Depuis les lointaines origines de l'homme s'est écoulé un temps infiniment plus long que les dix derniers millénaires qui virent la naissance et le développement de l'agriculture mais aussi de l'élevage.
Jusqu'à cette date, somme toute récente, l'homme de la préhistoire se définissait d'abord comme un chasseur-cueilleur. Mais il serait faux d'imaginer que la rupture entre ces deux modes d'exploitation de la nature ait été brutale et radicale. Bien au contraire, aux côtés des activités agricoles, plus intensives et techniques que jamais, a subsisté au fil du temps une activité de chasse et de cueillette. Dans les pays industrialisés, cette dernière, la plupart du temps ludique, peut encore être rémunératrice, ou tout le moins, complément de revenus pour certains.
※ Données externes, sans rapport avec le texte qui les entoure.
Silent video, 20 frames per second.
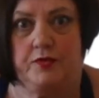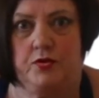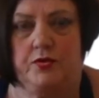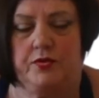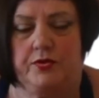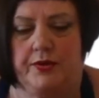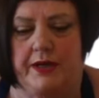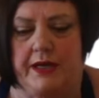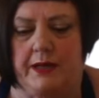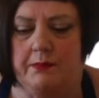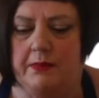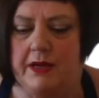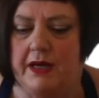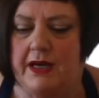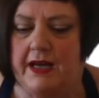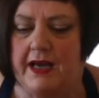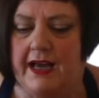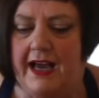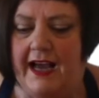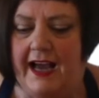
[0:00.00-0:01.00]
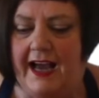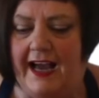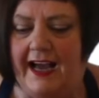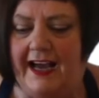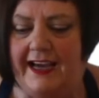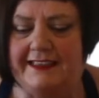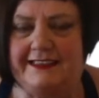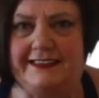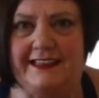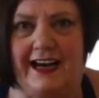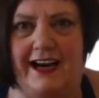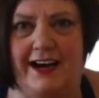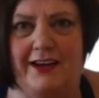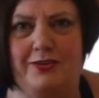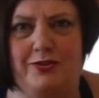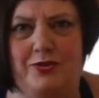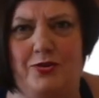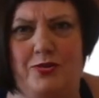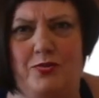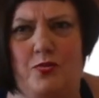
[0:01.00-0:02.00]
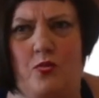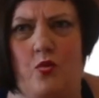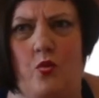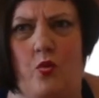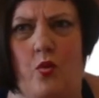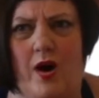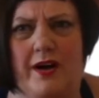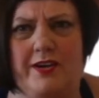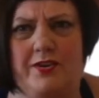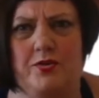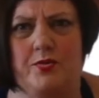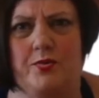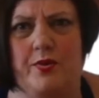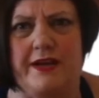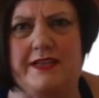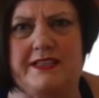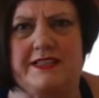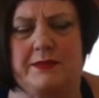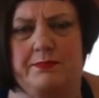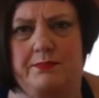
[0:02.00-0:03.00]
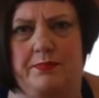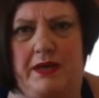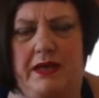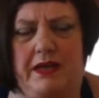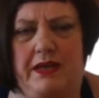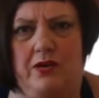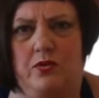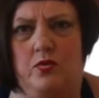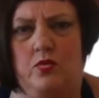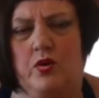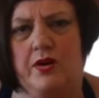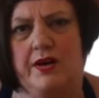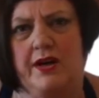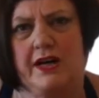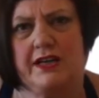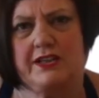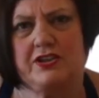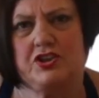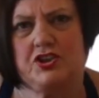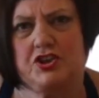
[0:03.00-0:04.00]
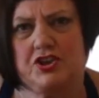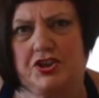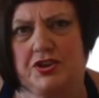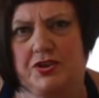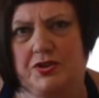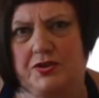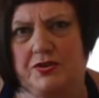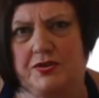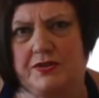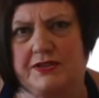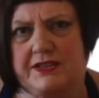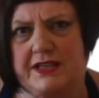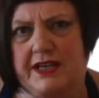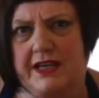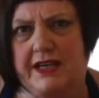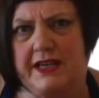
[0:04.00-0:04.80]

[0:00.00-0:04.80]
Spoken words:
cream. And I thought, what recipe will I choose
Qui ne connaît la succulente myrtille sauvage ou le génépi des Alpes ? Tout se cultive, même ces petits fruits rouges ou ces aromatiques armoises, mais certaines plantes ou champignons moins bien que d'autres. La truffe, par exemple, a livré quelques-uns de ses secrets, mais la morille reste rétive malgré des efforts anciens. Quoi qu'il en soit, la cueillette a un parfum sauvage, un goût de paradis perdu, quelque chose qui s'apparente à l'illusion tenace que chacun porte au plus intime de lui-même, celui d'un pays où, comme dit le psaume, coule le lait et le miel, un pays où l'agneau vit en paix avec le loup.
La "plante compagne", comme la nomme si justement un grand ethnobotaniste Pierre Lieutaghi, marque à jamais notre imaginaire et reste, dans notre monde menacé par l'appauvrissement irrémédiable de la biodiversité, la source de nos plus simples et nos plus durables bonheurs.